Maturation of human cardiac organoids enables complex disease modelling and drug discovery

Cardiac maturation is an important developmental phase culminating in profound biological and functional changes to adapt to the high demand environment after birth ^1,2 . Maturation of human pluripotent stem cell-derived human cardiac organoids (hCO) to more closely resemble human heart tissue is critical for understanding disease pathology. Herein, we profile human heart maturation in vivo ³ to identify key signalling pathways that drive maturation in hCOs ^4,5 . Transient activation of both the 5’ AMP-activated kinase (AMPK) and estrogen-related receptor (ERR) promoted hCO maturation by mimicking the increased functional demands of post-natal development. hCOs cultured under these directed maturation (DM) conditions (DM-hCOs) display robust transcriptional maturation including increased expression of mature sarcomeric and oxidative phosphorylation genes resulting in enhanced metabolic capacity.

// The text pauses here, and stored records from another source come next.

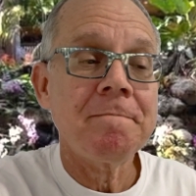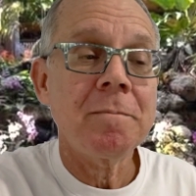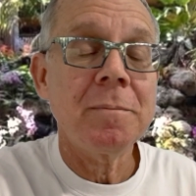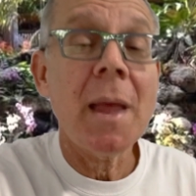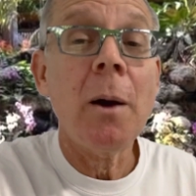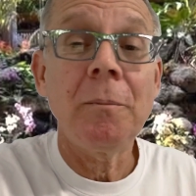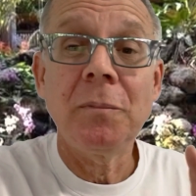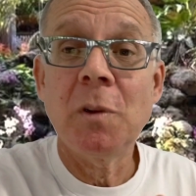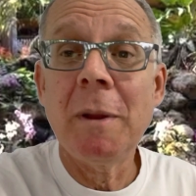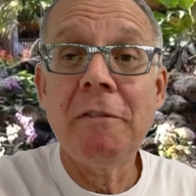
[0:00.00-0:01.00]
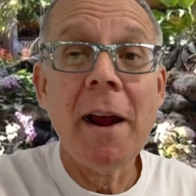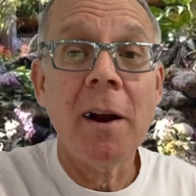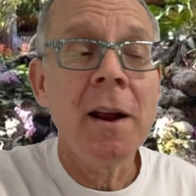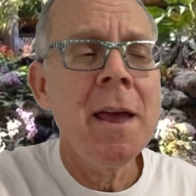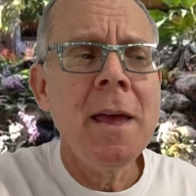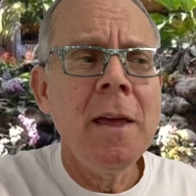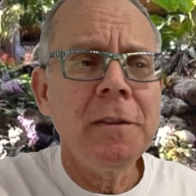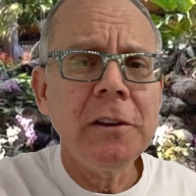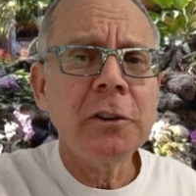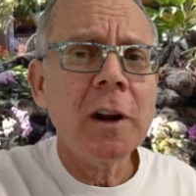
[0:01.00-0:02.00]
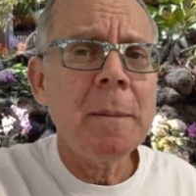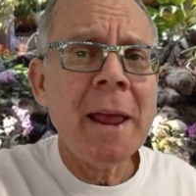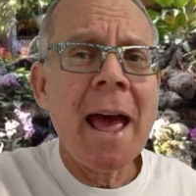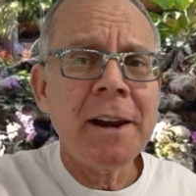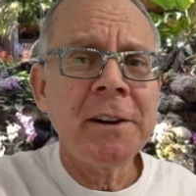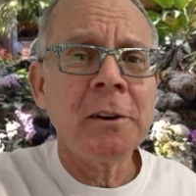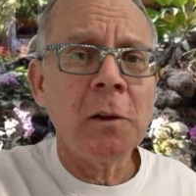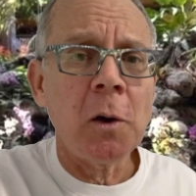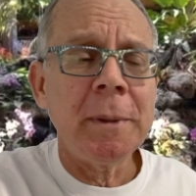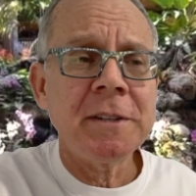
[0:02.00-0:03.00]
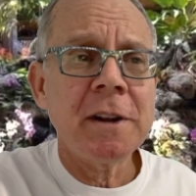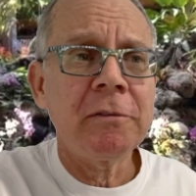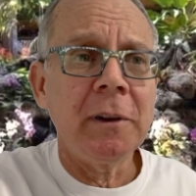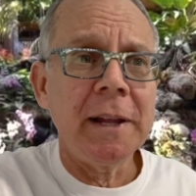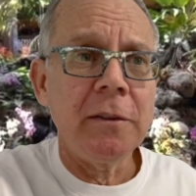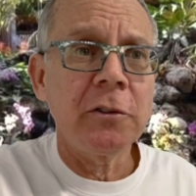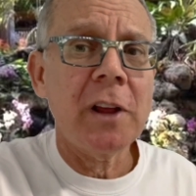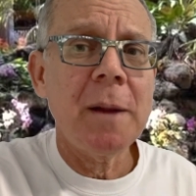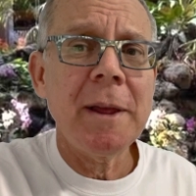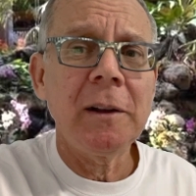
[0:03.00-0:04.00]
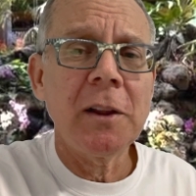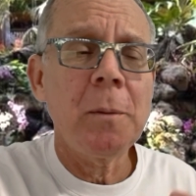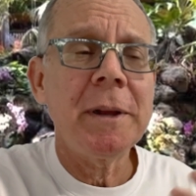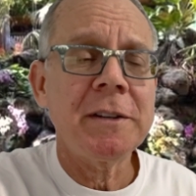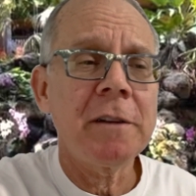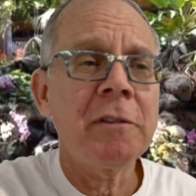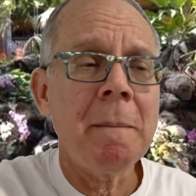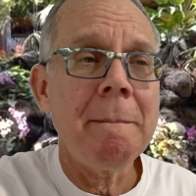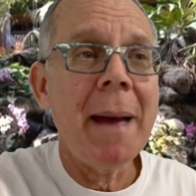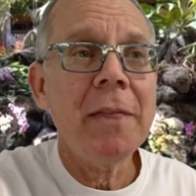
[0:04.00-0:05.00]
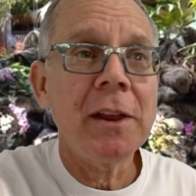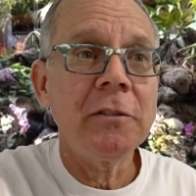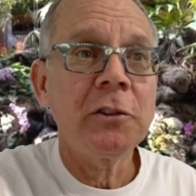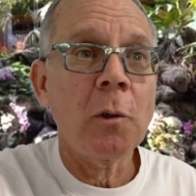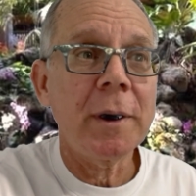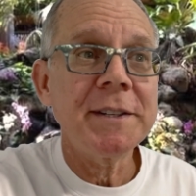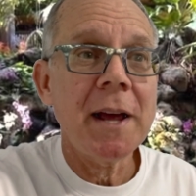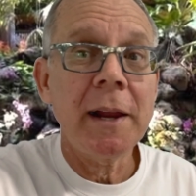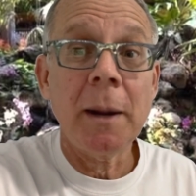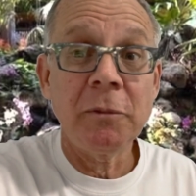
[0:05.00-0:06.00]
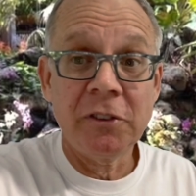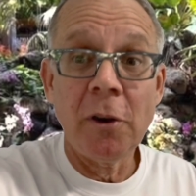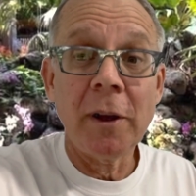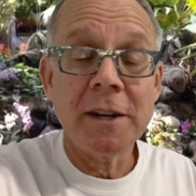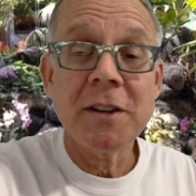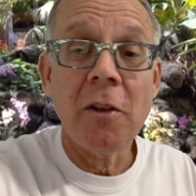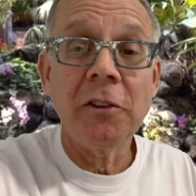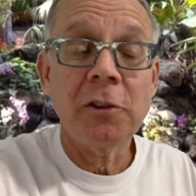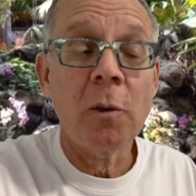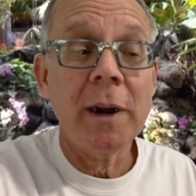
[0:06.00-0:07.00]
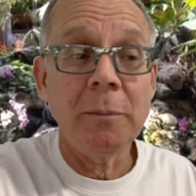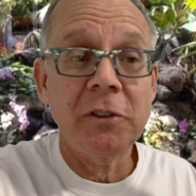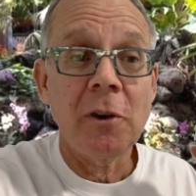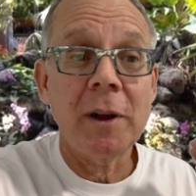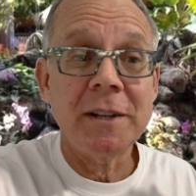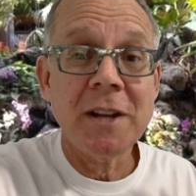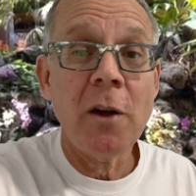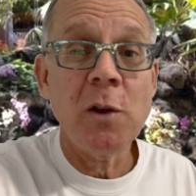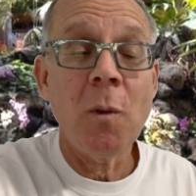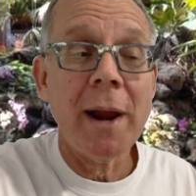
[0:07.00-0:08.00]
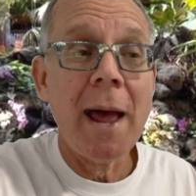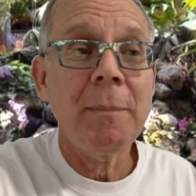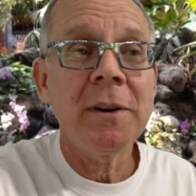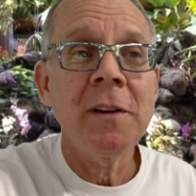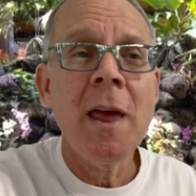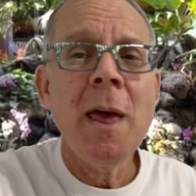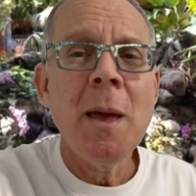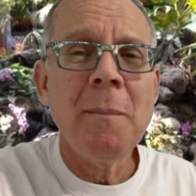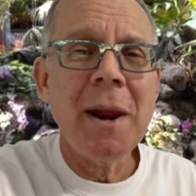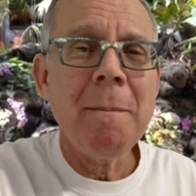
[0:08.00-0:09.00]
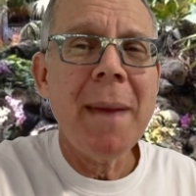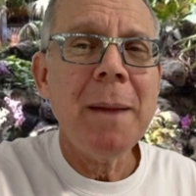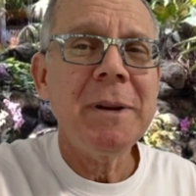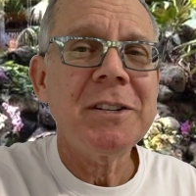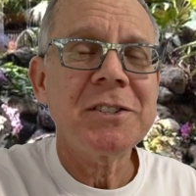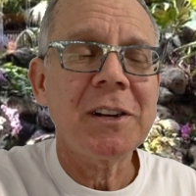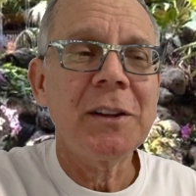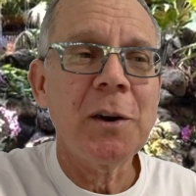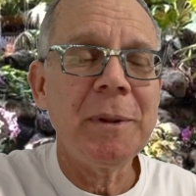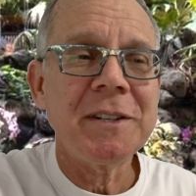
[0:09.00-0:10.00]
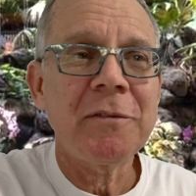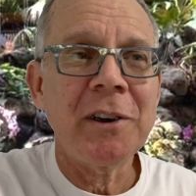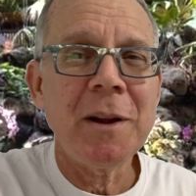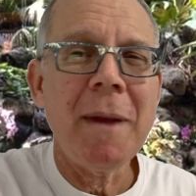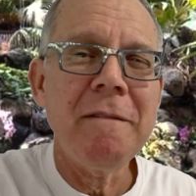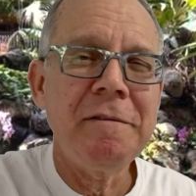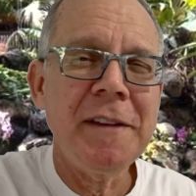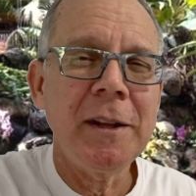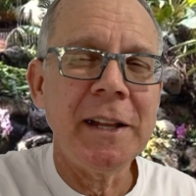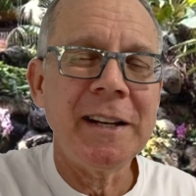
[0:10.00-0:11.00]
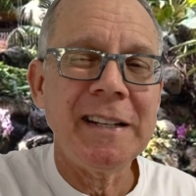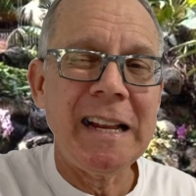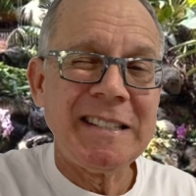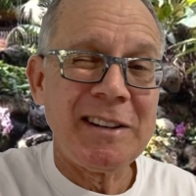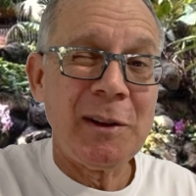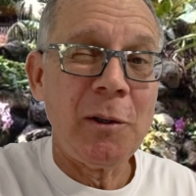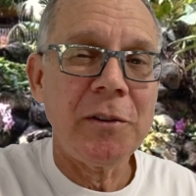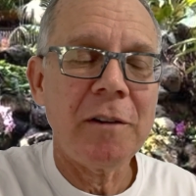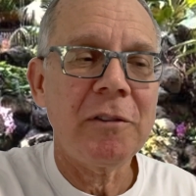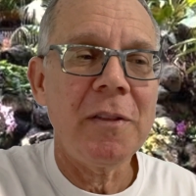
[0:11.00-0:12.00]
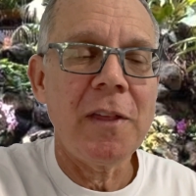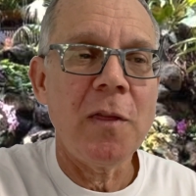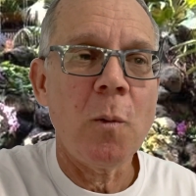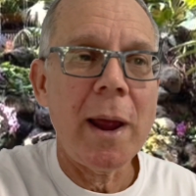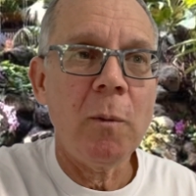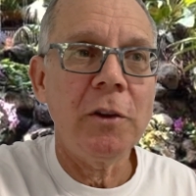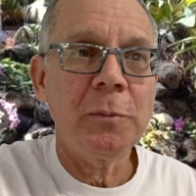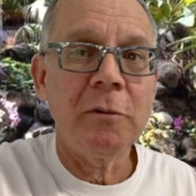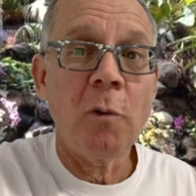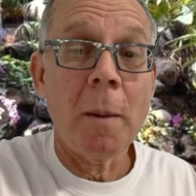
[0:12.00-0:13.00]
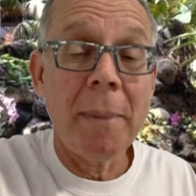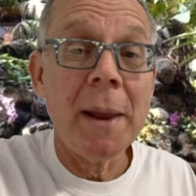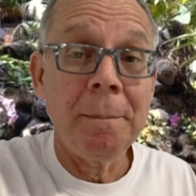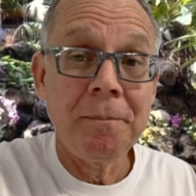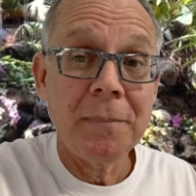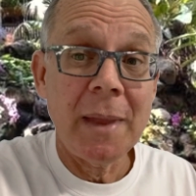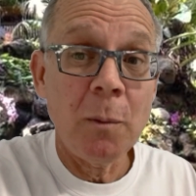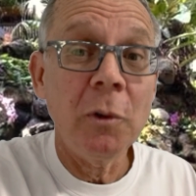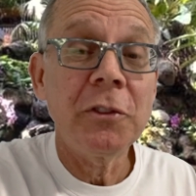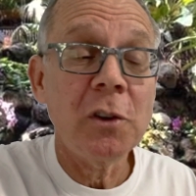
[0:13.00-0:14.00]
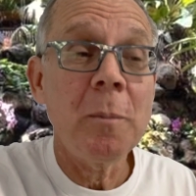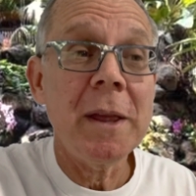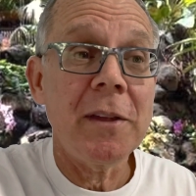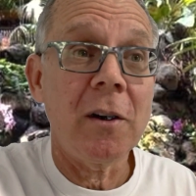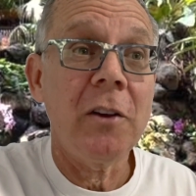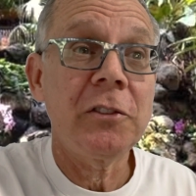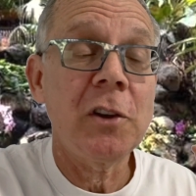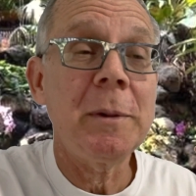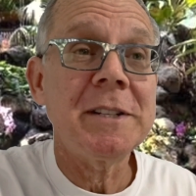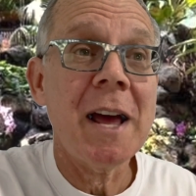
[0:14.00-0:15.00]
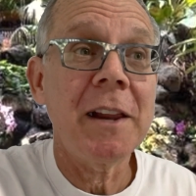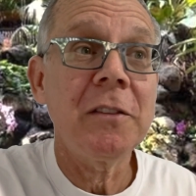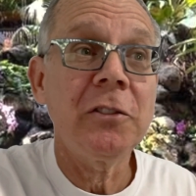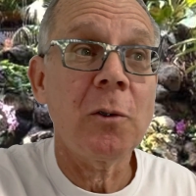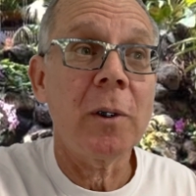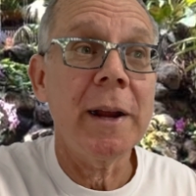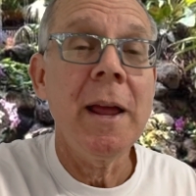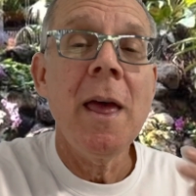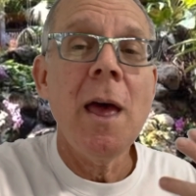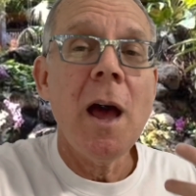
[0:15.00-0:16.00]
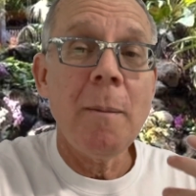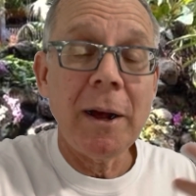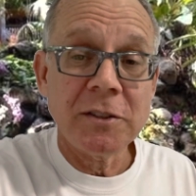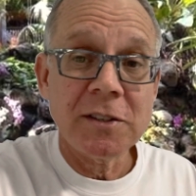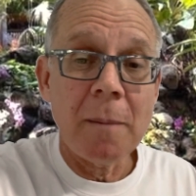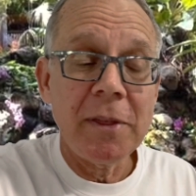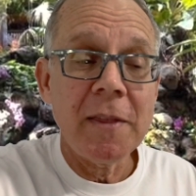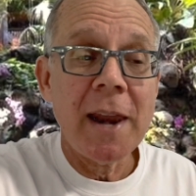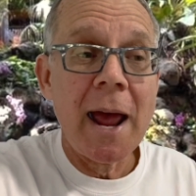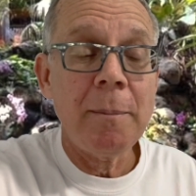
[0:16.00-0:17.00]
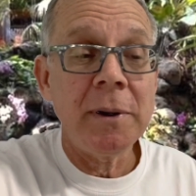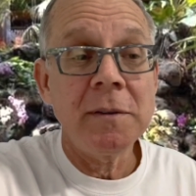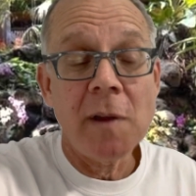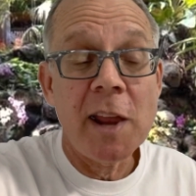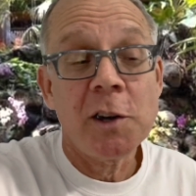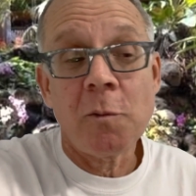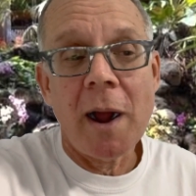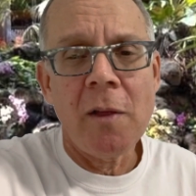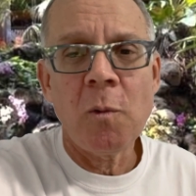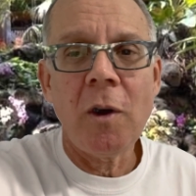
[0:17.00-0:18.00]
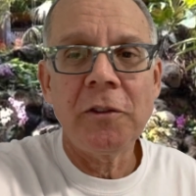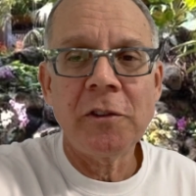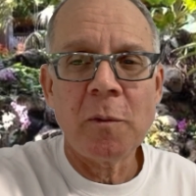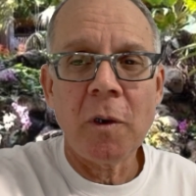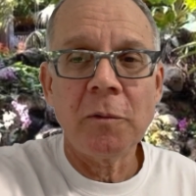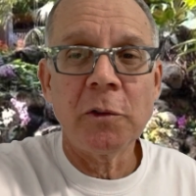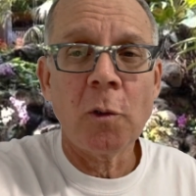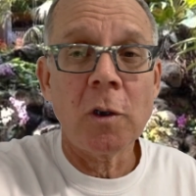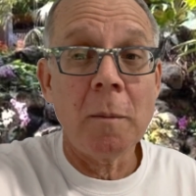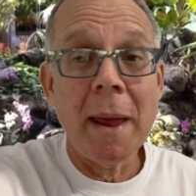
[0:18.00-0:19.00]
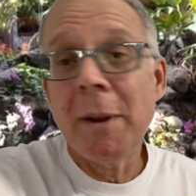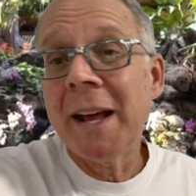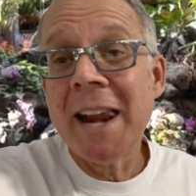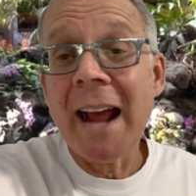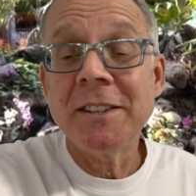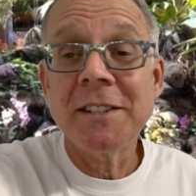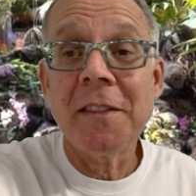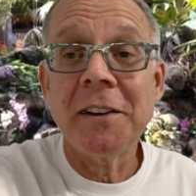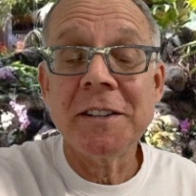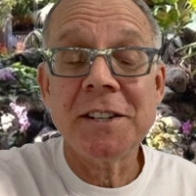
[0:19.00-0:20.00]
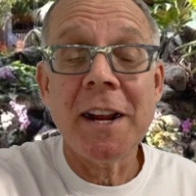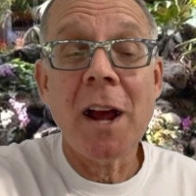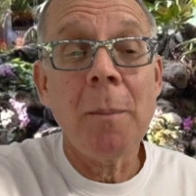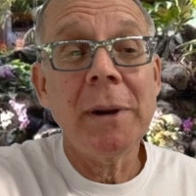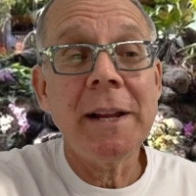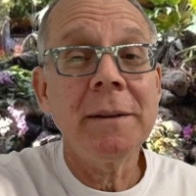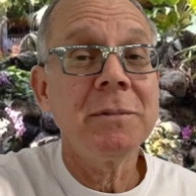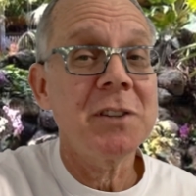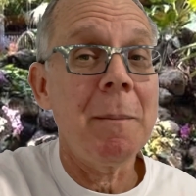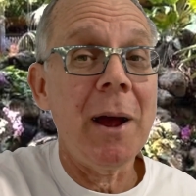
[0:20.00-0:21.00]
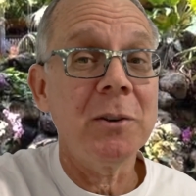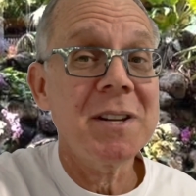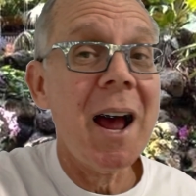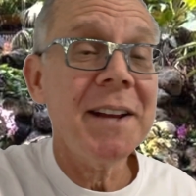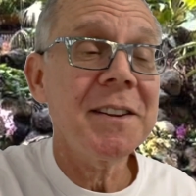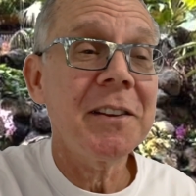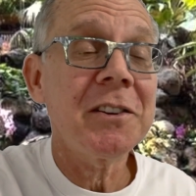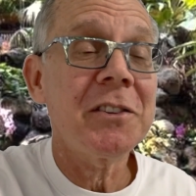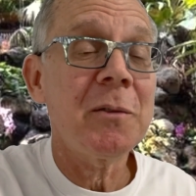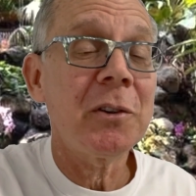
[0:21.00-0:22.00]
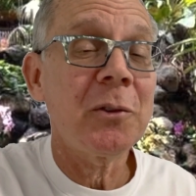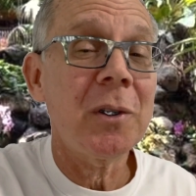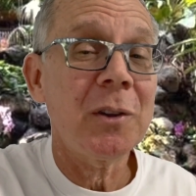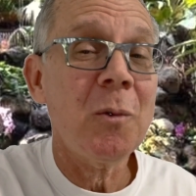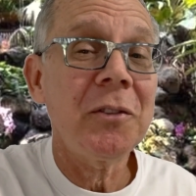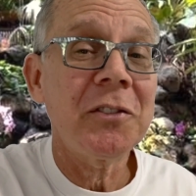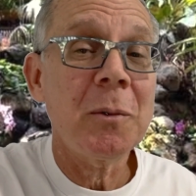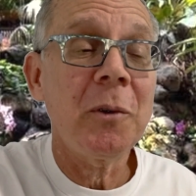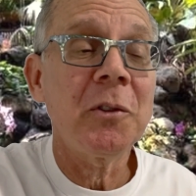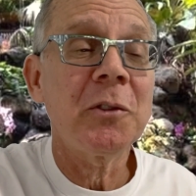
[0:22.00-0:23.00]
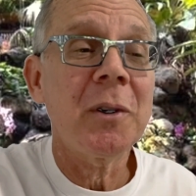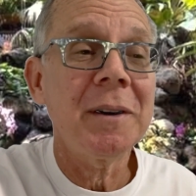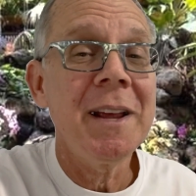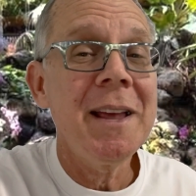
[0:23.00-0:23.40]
Now, to be fair, these are going to be edited a little bit differently. There's going to be a little bit different method of storytelling. I'm still going to tell the story. I'm still going to tell you what happened, but it may be just a little bit different. You may feel it's a little different than the way it was before, but it will still be there. I'll still be telling the story about something that happened in and around the Walt Disney World Resort, or maybe connected to the Disney company, somehow tied to the Disney Resort, the Walt Disney World Resort.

DM-hCOs have functionally mature properties such as sarcoplasmic reticulum-dependent calcium handling, accurate responses to drug treatments perturbing the excitation-coupling process and ability to detect ectopy CASQ2 and RYR2 mutants. Importantly, DM- hCOs permit modelling of complex human disease processes such as desmoplakin ( DSP ) cardiomyopathy, which is driven by multiple cell types. Subsequently, we deploy DM-hCOs to demonstrate that bromodomain extra-terminal inhibitor INCB054329 rescues the DSP phenotype. Together, this study demonstrates that recapitulating in vivo development promotes advanced maturation enabling disease modelling and the identification of a therapeutic strategy for DSP- cardiomyopathy.